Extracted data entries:
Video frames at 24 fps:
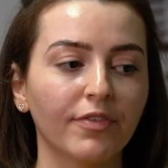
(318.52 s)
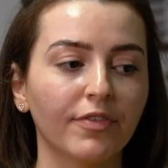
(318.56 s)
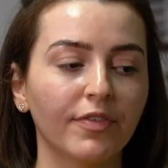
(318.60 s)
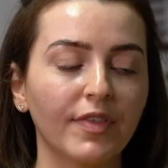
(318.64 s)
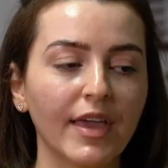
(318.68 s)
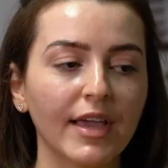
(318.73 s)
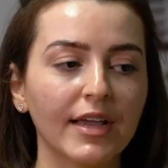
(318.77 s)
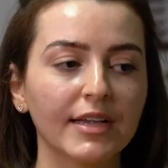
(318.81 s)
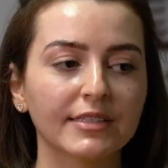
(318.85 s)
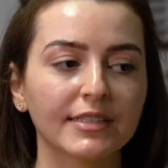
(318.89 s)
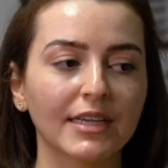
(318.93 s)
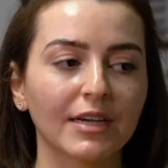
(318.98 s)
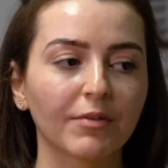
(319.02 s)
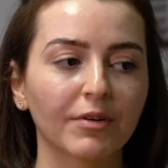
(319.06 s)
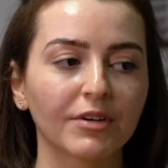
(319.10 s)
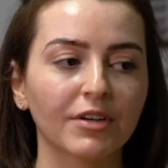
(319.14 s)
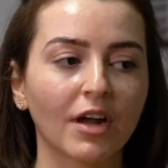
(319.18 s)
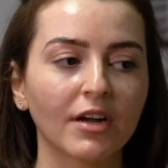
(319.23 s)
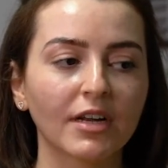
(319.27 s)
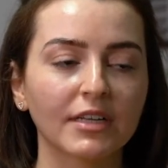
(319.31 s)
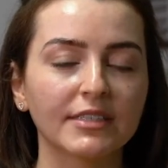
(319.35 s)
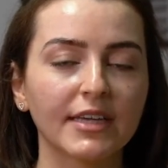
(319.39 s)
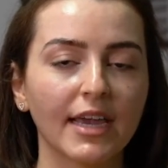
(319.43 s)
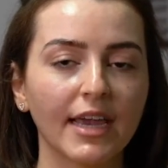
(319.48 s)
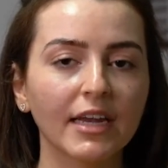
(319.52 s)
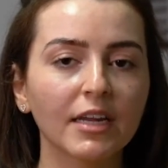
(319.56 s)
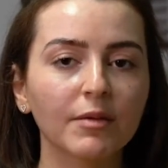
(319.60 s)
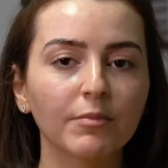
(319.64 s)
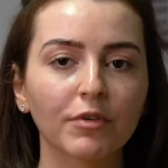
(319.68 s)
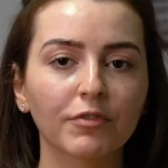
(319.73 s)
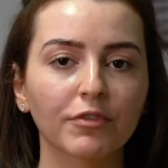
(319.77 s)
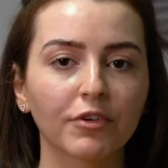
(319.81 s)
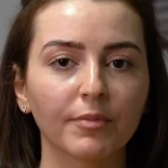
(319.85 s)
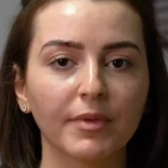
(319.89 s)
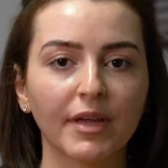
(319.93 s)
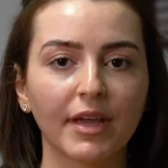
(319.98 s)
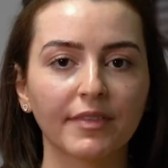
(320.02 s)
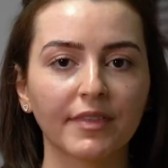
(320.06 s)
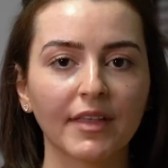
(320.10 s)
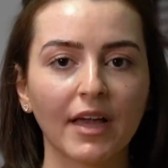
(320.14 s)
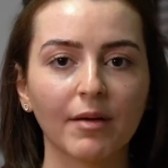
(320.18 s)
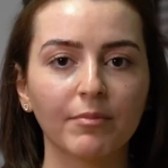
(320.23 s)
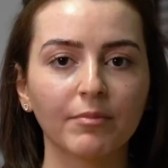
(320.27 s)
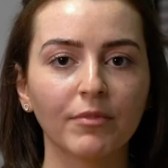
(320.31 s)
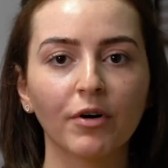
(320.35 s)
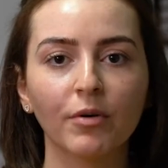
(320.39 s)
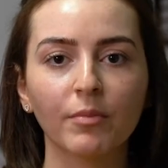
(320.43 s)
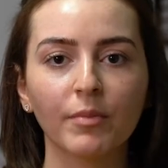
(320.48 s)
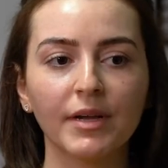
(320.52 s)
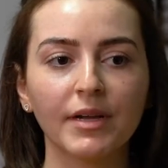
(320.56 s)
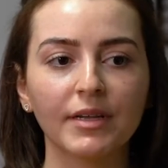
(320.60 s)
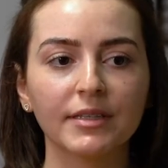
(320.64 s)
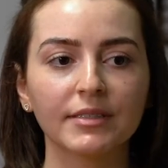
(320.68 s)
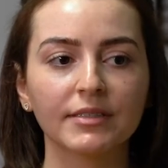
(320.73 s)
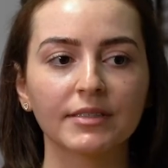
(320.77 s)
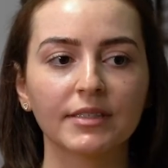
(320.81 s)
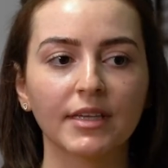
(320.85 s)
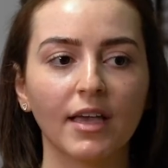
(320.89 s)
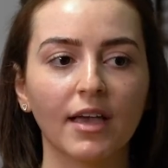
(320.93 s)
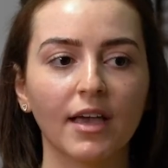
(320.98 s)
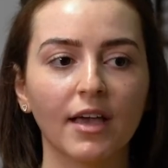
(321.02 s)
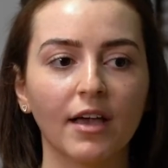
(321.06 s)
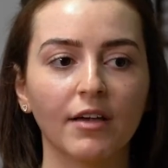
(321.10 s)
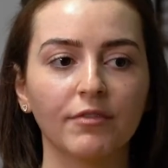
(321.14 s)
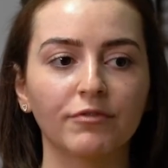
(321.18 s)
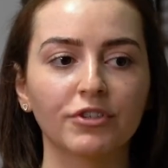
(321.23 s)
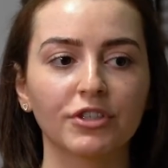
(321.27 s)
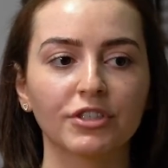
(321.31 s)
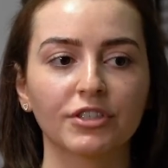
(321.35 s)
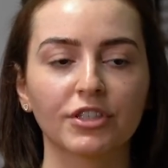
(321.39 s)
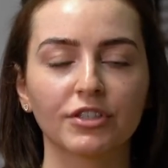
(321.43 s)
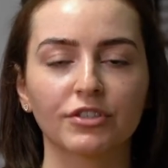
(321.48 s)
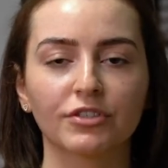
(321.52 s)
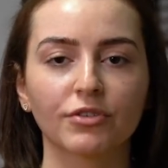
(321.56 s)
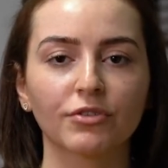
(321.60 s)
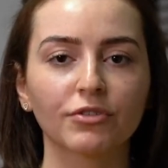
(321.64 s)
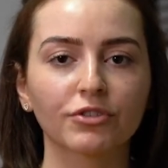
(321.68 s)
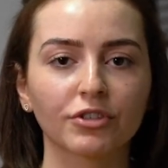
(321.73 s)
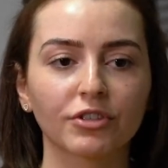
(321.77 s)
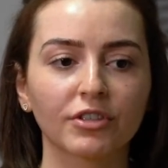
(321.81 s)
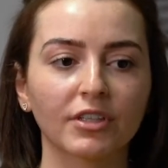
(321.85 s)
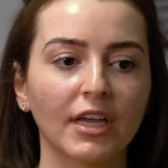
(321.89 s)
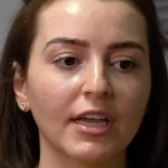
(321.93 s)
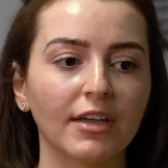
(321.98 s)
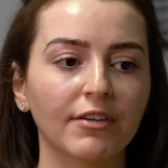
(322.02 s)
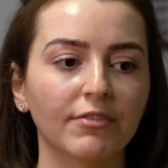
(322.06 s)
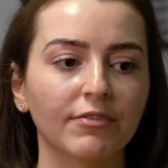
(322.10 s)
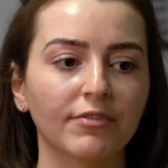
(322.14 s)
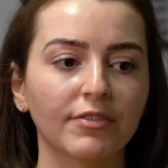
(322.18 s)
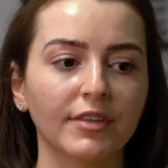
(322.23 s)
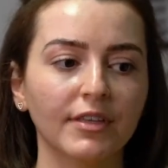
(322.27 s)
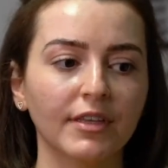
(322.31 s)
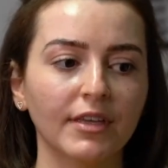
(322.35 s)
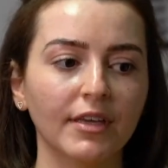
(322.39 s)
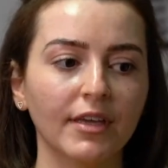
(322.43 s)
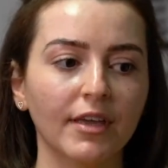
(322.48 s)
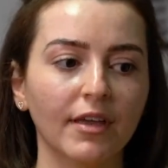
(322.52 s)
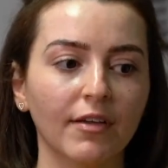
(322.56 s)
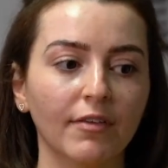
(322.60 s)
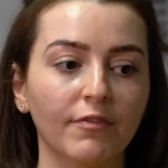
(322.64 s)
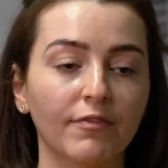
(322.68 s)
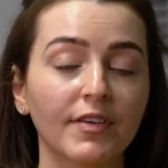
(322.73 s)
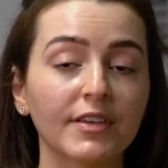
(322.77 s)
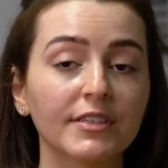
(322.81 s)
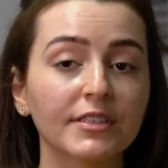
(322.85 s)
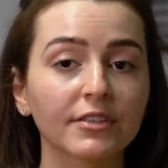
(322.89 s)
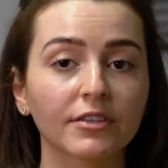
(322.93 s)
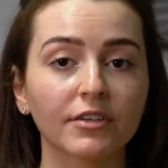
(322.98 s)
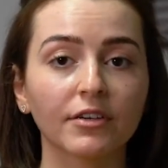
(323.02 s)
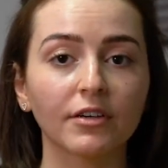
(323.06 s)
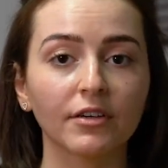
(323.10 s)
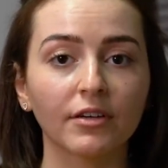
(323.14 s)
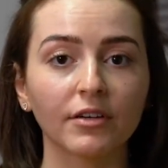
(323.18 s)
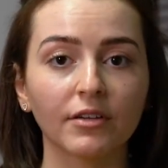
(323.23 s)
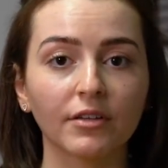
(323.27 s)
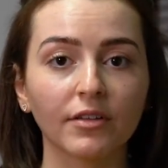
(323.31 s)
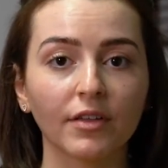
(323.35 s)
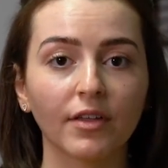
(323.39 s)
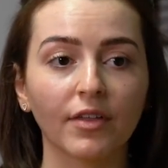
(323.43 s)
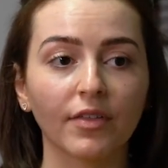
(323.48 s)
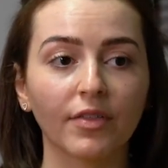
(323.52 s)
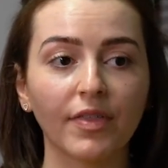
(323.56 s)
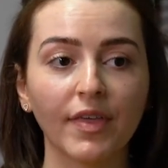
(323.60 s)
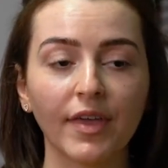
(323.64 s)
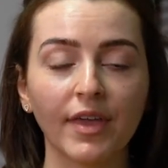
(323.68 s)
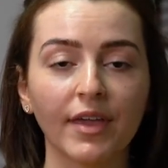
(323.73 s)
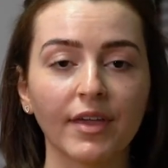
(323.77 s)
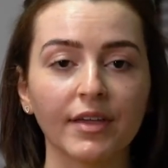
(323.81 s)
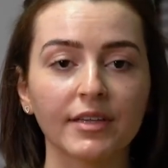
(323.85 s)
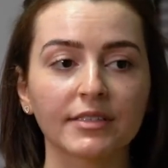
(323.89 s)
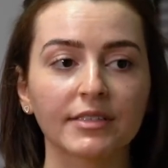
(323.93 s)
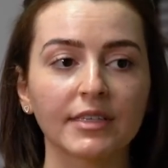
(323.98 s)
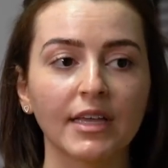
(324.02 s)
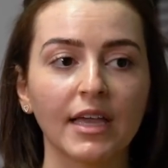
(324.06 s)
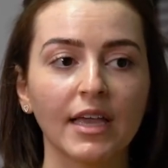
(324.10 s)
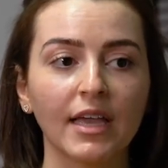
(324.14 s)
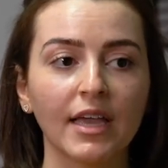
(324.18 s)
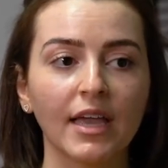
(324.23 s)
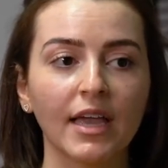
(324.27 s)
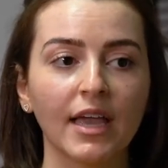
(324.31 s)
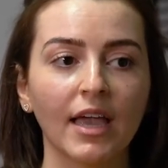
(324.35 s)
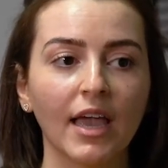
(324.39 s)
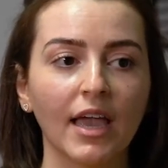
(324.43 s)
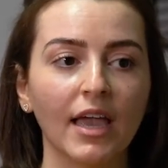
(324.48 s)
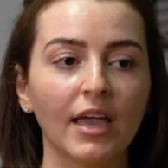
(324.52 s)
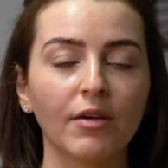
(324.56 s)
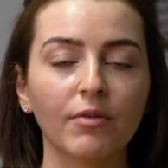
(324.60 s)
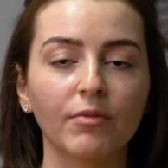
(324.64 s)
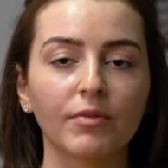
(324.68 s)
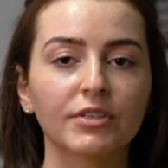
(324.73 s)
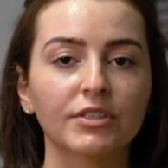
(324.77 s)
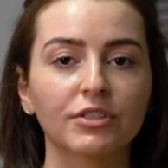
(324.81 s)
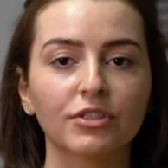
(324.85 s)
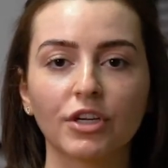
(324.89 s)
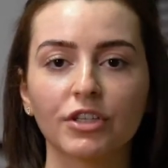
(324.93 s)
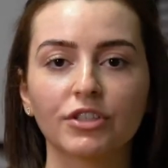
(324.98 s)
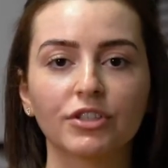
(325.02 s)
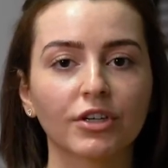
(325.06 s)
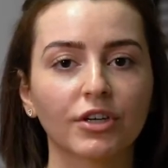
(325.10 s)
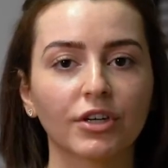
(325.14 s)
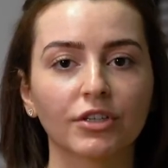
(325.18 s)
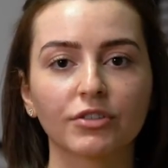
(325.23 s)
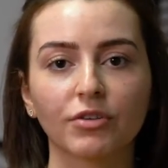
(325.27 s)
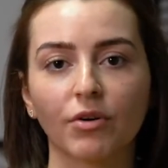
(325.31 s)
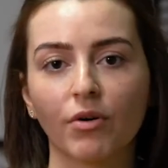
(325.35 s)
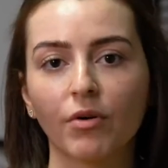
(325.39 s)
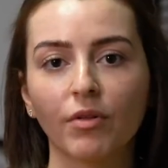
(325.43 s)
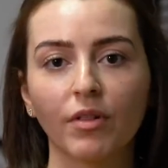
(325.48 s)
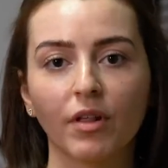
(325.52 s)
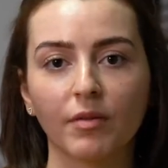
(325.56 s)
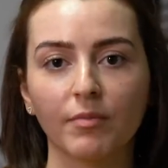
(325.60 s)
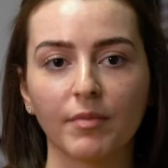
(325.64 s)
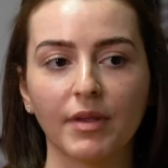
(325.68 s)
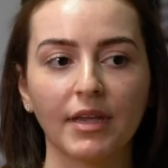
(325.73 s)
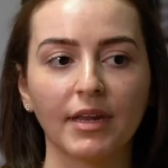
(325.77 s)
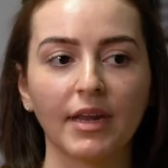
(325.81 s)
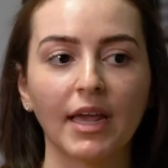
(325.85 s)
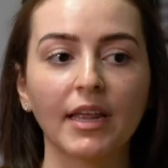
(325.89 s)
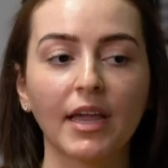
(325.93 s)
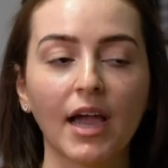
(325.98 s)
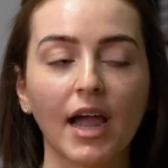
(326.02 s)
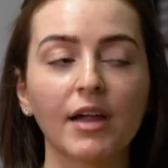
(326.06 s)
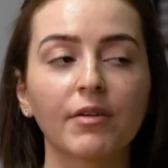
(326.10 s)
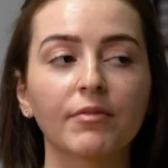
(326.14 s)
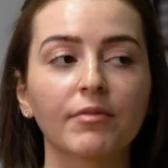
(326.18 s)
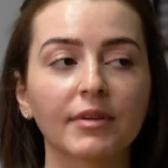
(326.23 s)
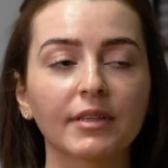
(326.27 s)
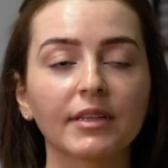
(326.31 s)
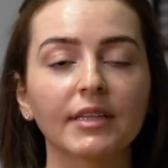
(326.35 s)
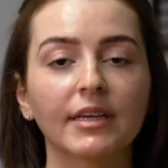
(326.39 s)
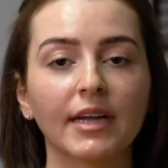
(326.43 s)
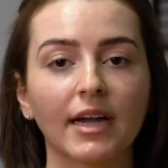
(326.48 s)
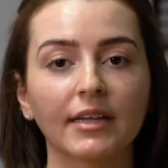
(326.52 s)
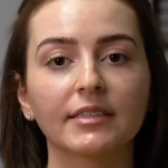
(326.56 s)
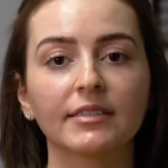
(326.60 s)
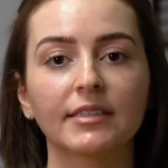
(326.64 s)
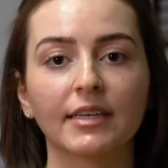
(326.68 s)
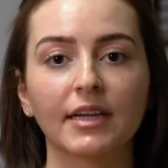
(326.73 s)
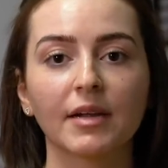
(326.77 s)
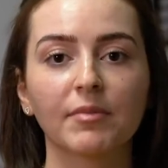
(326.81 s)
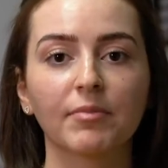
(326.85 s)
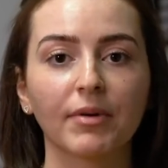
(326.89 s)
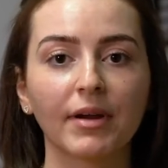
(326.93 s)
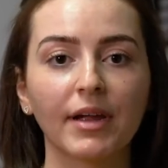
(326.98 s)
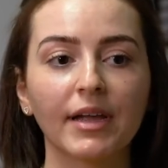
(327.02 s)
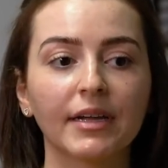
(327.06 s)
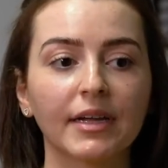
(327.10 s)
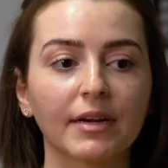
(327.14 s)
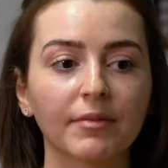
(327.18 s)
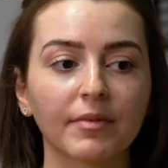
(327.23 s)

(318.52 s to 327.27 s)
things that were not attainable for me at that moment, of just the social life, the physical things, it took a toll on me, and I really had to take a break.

→ WHAT IS BEING ASKED
Your task is to repeat the data above exactly while excluding the pictures.

→ EXERCISE SOLUTION
Video frames at 24 fps:
(318.52 s)
(318.56 s)
(318.60 s)
(318.64 s)
(318.68 s)
(318.73 s)
(318.77 s)
(318.81 s)
(318.85 s)
(318.89 s)
(318.93 s)
(318.98 s)
(319.02 s)
(319.06 s)
(319.10 s)
(319.14 s)
(319.18 s)
(319.23 s)
(319.27 s)
(319.31 s)
(319.35 s)
(319.39 s)
(319.43 s)
(319.48 s)
(319.52 s)
(319.56 s)
(319.60 s)
(319.64 s)
(319.68 s)
(319.73 s)
(319.77 s)
(319.81 s)
(319.85 s)
(319.89 s)
(319.93 s)
(319.98 s)
(320.02 s)
(320.06 s)
(320.10 s)
(320.14 s)
(320.18 s)
(320.23 s)
(320.27 s)
(320.31 s)
(320.35 s)
(320.39 s)
(320.43 s)
(320.48 s)
(320.52 s)
(320.56 s)
(320.60 s)
(320.64 s)
(320.68 s)
(320.73 s)
(320.77 s)
(320.81 s)
(320.85 s)
(320.89 s)
(320.93 s)
(320.98 s)
(321.02 s)
(321.06 s)
(321.10 s)
(321.14 s)
(321.18 s)
(321.23 s)
(321.27 s)
(321.31 s)
(321.35 s)
(321.39 s)
(321.43 s)
(321.48 s)
(321.52 s)
(321.56 s)
(321.60 s)
(321.64 s)
(321.68 s)
(321.73 s)
(321.77 s)
(321.81 s)
(321.85 s)
(321.89 s)
(321.93 s)
(321.98 s)
(322.02 s)
(322.06 s)
(322.10 s)
(322.14 s)
(322.18 s)
(322.23 s)
(322.27 s)
(322.31 s)
(322.35 s)
(322.39 s)
(322.43 s)
(322.48 s)
(322.52 s)
(322.56 s)
(322.60 s)
(322.64 s)
(322.68 s)
(322.73 s)
(322.77 s)
(322.81 s)
(322.85 s)
(322.89 s)
(322.93 s)
(322.98 s)
(323.02 s)
(323.06 s)
(323.10 s)
(323.14 s)
(323.18 s)
(323.23 s)
(323.27 s)
(323.31 s)
(323.35 s)
(323.39 s)
(323.43 s)
(323.48 s)
(323.52 s)
(323.56 s)
(323.60 s)
(323.64 s)
(323.68 s)
(323.73 s)
(323.77 s)
(323.81 s)
(323.85 s)
(323.89 s)
(323.93 s)
(323.98 s)
(324.02 s)
(324.06 s)
(324.10 s)
(324.14 s)
(324.18 s)
(324.23 s)
(324.27 s)
(324.31 s)
(324.35 s)
(324.39 s)
(324.43 s)
(324.48 s)
(324.52 s)
(324.56 s)
(324.60 s)
(324.64 s)
(324.68 s)
(324.73 s)
(324.77 s)
(324.81 s)
(324.85 s)
(324.89 s)
(324.93 s)
(324.98 s)
(325.02 s)
(325.06 s)
(325.10 s)
(325.14 s)
(325.18 s)
(325.23 s)
(325.27 s)
(325.31 s)
(325.35 s)
(325.39 s)
(325.43 s)
(325.48 s)
(325.52 s)
(325.56 s)
(325.60 s)
(325.64 s)
(325.68 s)
(325.73 s)
(325.77 s)
(325.81 s)
(325.85 s)
(325.89 s)
(325.93 s)
(325.98 s)
(326.02 s)
(326.06 s)
(326.10 s)
(326.14 s)
(326.18 s)
(326.23 s)
(326.27 s)
(326.31 s)
(326.35 s)
(326.39 s)
(326.43 s)
(326.48 s)
(326.52 s)
(326.56 s)
(326.60 s)
(326.64 s)
(326.68 s)
(326.73 s)
(326.77 s)
(326.81 s)
(326.85 s)
(326.89 s)
(326.93 s)
(326.98 s)
(327.02 s)
(327.06 s)
(327.10 s)
(327.14 s)
(327.18 s)
(327.23 s)

(318.52 s to 327.27 s)
things that were not attainable for me at that moment, of just the social life, the physical things, it took a toll on me, and I really had to take a break.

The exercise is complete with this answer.